Hamaker, meet Lat Naylor.

After a decade of design, a decade of debt and a decade of battling his own ego, Naylor is giving it all up to become a fine artist. No more trips to Italy in search of splendid fabrics. No more collection deadlines. No more New York runways.

This, at a time when many consider his work to be among the upcoming fall season's most innovative and Naylor, possibly, the Next Big Thing.

Naylor will never know. Besides, he says, it doesn't matter. He's got bills to pay, jobs to find for his staff, and a factory to shut down and turn into an artist's studio.


If he had played by the rules, maybe he'd still be in the game, he figures. But he plunged into the business as designer, manufacturer and reluctant marketer with lots of money, lots of pride and no experience. The mistakes just piled on.

It's time to throw in the designer towel.

It's time, he says, to paint.

But first he's having a sale, a very public farewell at his factory, 349 9th St. (an area known as SOMA, or South of Market), June 26-28. Up for grabs at discount prices will be his fall line, Homegrown--one intended for some 30 menswear retailers, including Neiman-Marcus, Barneys New York, Bergdorf Goodman and specialty men's shops like J.C. Hamber in Beverly Hills. Discounts will range from $20 T-shirts to $695 leather jackets.

Until then, the designer, his sweater maker, seamstresses and pattern cutters will be busier than ever.

"I have all this beautiful Italian fabric ready to be sewn," he says. He points to shelves filled with stacked patterns: three-button pinstripe jackets, sleek trousers in wool blends, shirts in the lightest of cottons, brocade vests, cashmere sweaters, houndstooth shirt jackets and gray alpaca walking coats. And this is just a sampling.

Everything is in the upcoming fall colors: black-greens, solid browns and blacks with some in pinstripes, plum, bronze, blue, lemon and grays from charcoal to slate. And then there's Naylor's favorite color, which never sells: orange.

He laughs. And reminisces.

As a rich kid from Baltimore, Naylor remembers a very traditional "really Wasp-ish, nonfashion upbringing." He attended private schools and then Princeton, where he earned a bachelor's degree in urban planning in 1984.

"Throughout my schooling there always seemed to be these very defined ways to dress, dictated by the environment I was growing up in. I made a point to dress as differently as I could," he says.

At 12, attired in private school garb, Naylor made a fashion statement of his own with his bright orange bow ties his mother knitted with leftover yarn from a sweater she had made him.

"I have orange in every line. It never sells, but I have it," he says.

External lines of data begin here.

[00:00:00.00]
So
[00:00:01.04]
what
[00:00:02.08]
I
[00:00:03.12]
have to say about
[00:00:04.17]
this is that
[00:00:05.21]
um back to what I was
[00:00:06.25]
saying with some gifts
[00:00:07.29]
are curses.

Naylor, a fan of Jil Sander, Dries Van Noten and Antonio Miro, is not one to buy into the latest trends. He gets his inspiration from fabric: its weave, its texture, its feel, its movement. He's completely enthralled by how a garment drapes the body, how the roll of a good collar will just fall across the neckline with nary a wrinkle. His work is known for its spare silhouettes and precise construction down to letting out one-sixteenth of an inch on a sleeve if he's not pleased. He is influenced by his love of architectural design and, above all, the fine arts.

Still, at the start of his career, at 26, he knew nothing of the sort. He had just doubled his money from the sale of a house that his father originally bought for Naylor. He went into business.

He has a litany of mistakes, several that over time have played into his decision to close shop.

His admits that he had "this huge ego factor going on" about doing things his way even if that meant losing money. An example? His black--or nonblack--period, a time when he refused to stitch any black clothes--which sell the best--because "at that stage of my development as a designer I sort of saw it as a cop-out," even though it would have rung up sales.